E. pediu que usássemos apenas sua inicial, porque ela e seu marido são ambos indocumentados. Ela diz que gostaria de voltar para a Guatemala o mais rápido possível. Sua filha, que recentemente começou o ensino médio, quer ficar na Flórida. Seu marido também, que sente que após cerca de 20 anos vivendo nos EUA, este é o lar.

Mas sob a liderança do governador republicano Ron DeSantis, a Flórida embarcou em uma das repressões à imigração mais rigorosas do país, prometendo liderar a campanha do presidente Trump. O local de trabalho de seu marido — um canteiro de obras — foi recentemente alvo de batida. Ele por acaso estava fora naquele dia. E a família conhece várias pessoas que foram deportadas, incluindo o pastor de sua própria igreja.

Por enquanto, a família decidiu deixar a Flórida por uma pequena cidade em Michigan. Uma amiga vizinha, também imigrante, acabou de se mudar para lá. “Ela me ligou recentemente”, diz E., e me disse: ‘por que você não vem para cá? As coisas estão calmas aqui. Você não ouve falar de batidas. E eu posso te arrumar um emprego.’”

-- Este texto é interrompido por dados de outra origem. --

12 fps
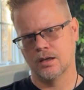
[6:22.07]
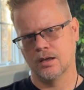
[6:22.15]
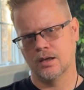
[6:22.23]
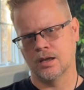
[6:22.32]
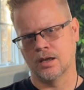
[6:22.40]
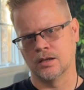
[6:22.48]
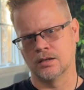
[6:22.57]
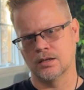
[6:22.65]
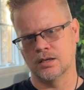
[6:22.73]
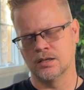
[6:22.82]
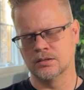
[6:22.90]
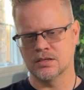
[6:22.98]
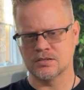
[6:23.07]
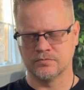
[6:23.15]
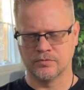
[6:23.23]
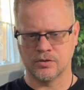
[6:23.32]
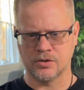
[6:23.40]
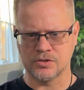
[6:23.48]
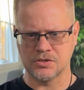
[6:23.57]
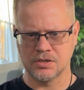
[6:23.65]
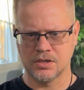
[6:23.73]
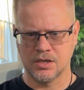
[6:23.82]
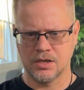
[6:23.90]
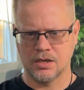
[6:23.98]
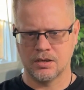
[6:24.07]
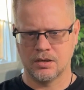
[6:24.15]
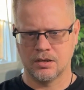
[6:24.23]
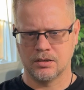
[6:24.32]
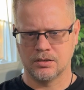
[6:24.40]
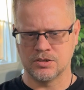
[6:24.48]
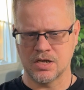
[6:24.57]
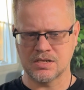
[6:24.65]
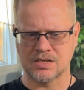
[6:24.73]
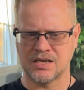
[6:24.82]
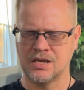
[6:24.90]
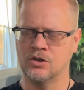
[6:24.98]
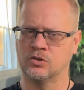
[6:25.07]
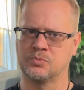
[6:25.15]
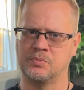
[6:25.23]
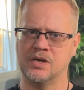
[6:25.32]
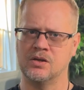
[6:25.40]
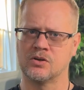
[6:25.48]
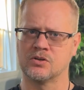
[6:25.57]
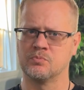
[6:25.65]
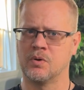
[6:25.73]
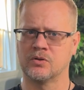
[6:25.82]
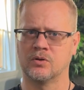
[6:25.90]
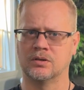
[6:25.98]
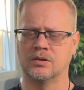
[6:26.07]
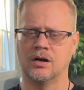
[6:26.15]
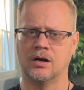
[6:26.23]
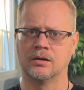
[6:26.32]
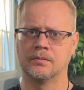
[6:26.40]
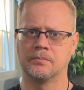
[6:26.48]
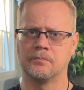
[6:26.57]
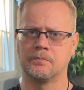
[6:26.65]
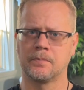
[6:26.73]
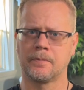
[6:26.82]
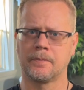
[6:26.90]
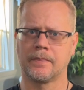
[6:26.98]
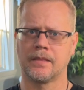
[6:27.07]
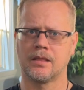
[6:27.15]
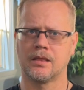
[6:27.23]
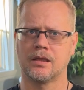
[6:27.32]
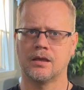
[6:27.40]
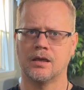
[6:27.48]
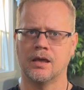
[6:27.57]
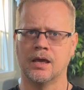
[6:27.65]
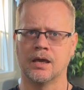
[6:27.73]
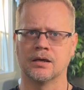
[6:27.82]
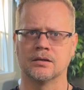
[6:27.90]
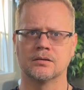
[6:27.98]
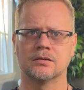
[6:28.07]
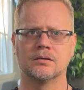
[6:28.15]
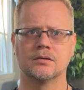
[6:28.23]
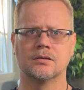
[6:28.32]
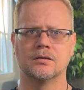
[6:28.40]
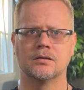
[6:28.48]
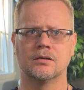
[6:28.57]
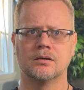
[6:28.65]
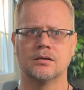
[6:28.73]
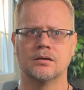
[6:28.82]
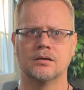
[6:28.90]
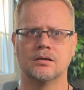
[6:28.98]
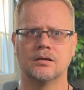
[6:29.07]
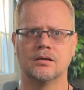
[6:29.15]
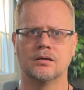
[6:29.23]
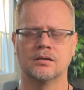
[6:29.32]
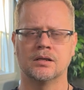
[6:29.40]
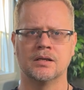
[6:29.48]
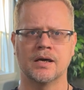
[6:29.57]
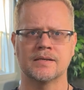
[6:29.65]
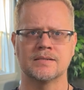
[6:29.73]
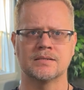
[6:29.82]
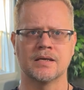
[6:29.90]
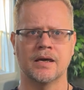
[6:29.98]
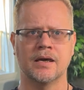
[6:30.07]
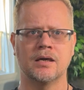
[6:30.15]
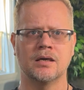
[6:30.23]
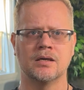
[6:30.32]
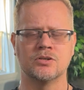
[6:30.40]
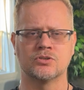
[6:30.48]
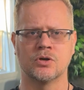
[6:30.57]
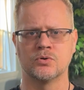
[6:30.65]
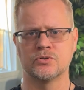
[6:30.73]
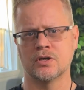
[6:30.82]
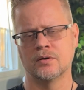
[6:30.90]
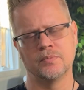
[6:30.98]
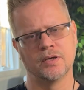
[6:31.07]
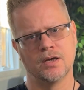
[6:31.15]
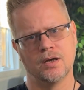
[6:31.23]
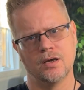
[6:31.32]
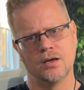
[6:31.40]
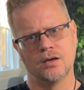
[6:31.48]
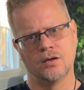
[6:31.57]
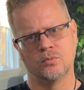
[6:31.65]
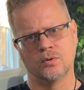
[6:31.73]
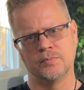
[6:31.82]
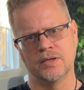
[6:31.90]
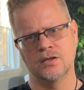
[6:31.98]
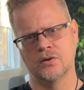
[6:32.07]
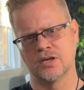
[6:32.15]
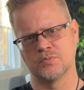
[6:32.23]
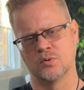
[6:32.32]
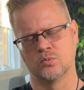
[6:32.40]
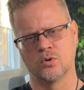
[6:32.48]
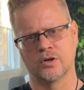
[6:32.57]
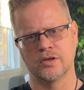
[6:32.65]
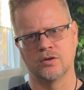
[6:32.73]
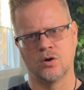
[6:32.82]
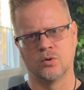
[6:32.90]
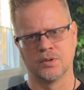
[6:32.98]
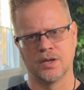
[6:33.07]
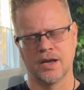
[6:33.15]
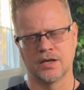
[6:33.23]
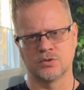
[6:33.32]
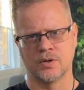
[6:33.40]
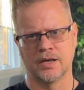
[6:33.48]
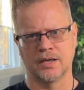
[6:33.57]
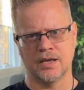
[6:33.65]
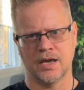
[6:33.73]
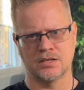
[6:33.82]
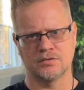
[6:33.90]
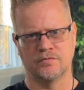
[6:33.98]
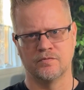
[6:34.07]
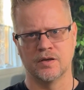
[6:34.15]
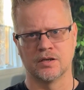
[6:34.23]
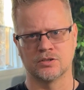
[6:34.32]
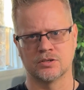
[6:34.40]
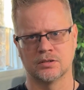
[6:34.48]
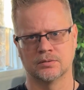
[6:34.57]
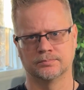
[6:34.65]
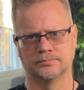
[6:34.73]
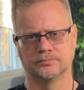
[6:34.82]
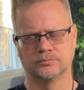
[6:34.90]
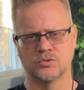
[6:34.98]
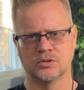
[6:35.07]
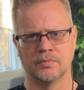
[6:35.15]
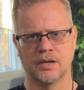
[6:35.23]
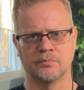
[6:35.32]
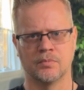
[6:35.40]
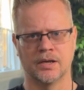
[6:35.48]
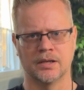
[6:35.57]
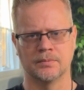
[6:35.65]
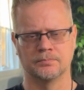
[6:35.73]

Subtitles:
And in this verse, Jesus heals Peter's mother-in-law, and the next day, He shows up where Peter has been working all night trying to catch fish to make money.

É difícil rastrear o movimento de imigrantes indocumentados por todo os EUA. Não há números exatos. O demógrafo Matt Brooks, da Florida State University, estuda esses fluxos populacionais e diz que estamos vendo tendências claras desde pelo menos os anos 1980. “Definitivamente há um padrão e, no agregado, esses padrões fazem muito sentido.”

Brooks diz que a imigração para os EUA é frequentemente um processo em várias etapas: os migrantes tendem a chegar primeiro em grandes cidades, mas com o tempo fazem uma segunda mudança, cada vez mais para o Sul ou o Meio-Oeste, em busca de empregos na agricultura ou manufatura. E, diz ele, às vezes há uma terceira mudança: para longe da fiscalização de imigração, para cidades e vilarejos que parecem mais seguros.

Brooks cita Mississippi como exemplo. Em 2019, houve uma grande batida de imigração em várias plantas de processamento de alimentos perto de Jackson. “Sabemos que os imigrantes estão deixando Mississippi desde então”, diz ele. Após aquela batida, ele aponta que “o fluxo de imigrantes saindo de Mississippi é mais que o dobro do fluxo entrando.”

A administração Trump ainda não completou seu primeiro aniversário, mas a repressão à imigração já está tendo efeitos generalizados. O Departamento de Segurança Interna afirma que 1,6 milhão de imigrantes deixaram o país voluntariamente, o que a administração chama de auto-deportação. Há também evidências de outra coisa: migração interna, enquanto famílias fogem de zonas de fiscalização para terrenos mais seguros.

Para um homem salvadorenho em Omaha, Nebraska, que pediu para ser referido por sua inicial, R., mudar para outro estado foi uma decisão panicada, de última hora.

No verão, uma grande batida em uma planta de embalagem de carne enviou ondas de choque por toda as comunidades imigrantes em Nebraska. Na manhã seguinte, R. diz que ficou no estacionamento de sua fábrica, debatendo se entrava no trabalho ou deixava o estado de vez. “Sinto que estou entre a cruz e a espada”, ele disse à NPR. Ele pediu que seu nome completo fosse retido porque está preocupado com sua segurança, pois está buscando asilo nos EUA do governo autoritário de El Salvador. Ele diz que ser enviado de volta poderia ser uma sentença de morte.

Alguns dias depois, R. partiu. Ele dirigiu quase sem parar de Nebraska para a Carolina do Norte — 21 horas ao volante, abastecido por café e eletrólitos. O destino: uma pequena cidade que seu amigo disse ser segura, onde batidas de imigração eram raras ou inexistentes.

Quando chegou lá, foi direto para o trabalho em seu novo emprego em telhados.

Isso foi há cinco meses. A NPR recentemente entrou em contato com ele.

“Está calmo aqui”, diz ele. Ele não diria que está feliz, mas há menos hispânicos, “então a cidade simplesmente não é um grande alvo de fiscalização de imigração.”

Pelo menos por enquanto. Ele espera que continue assim.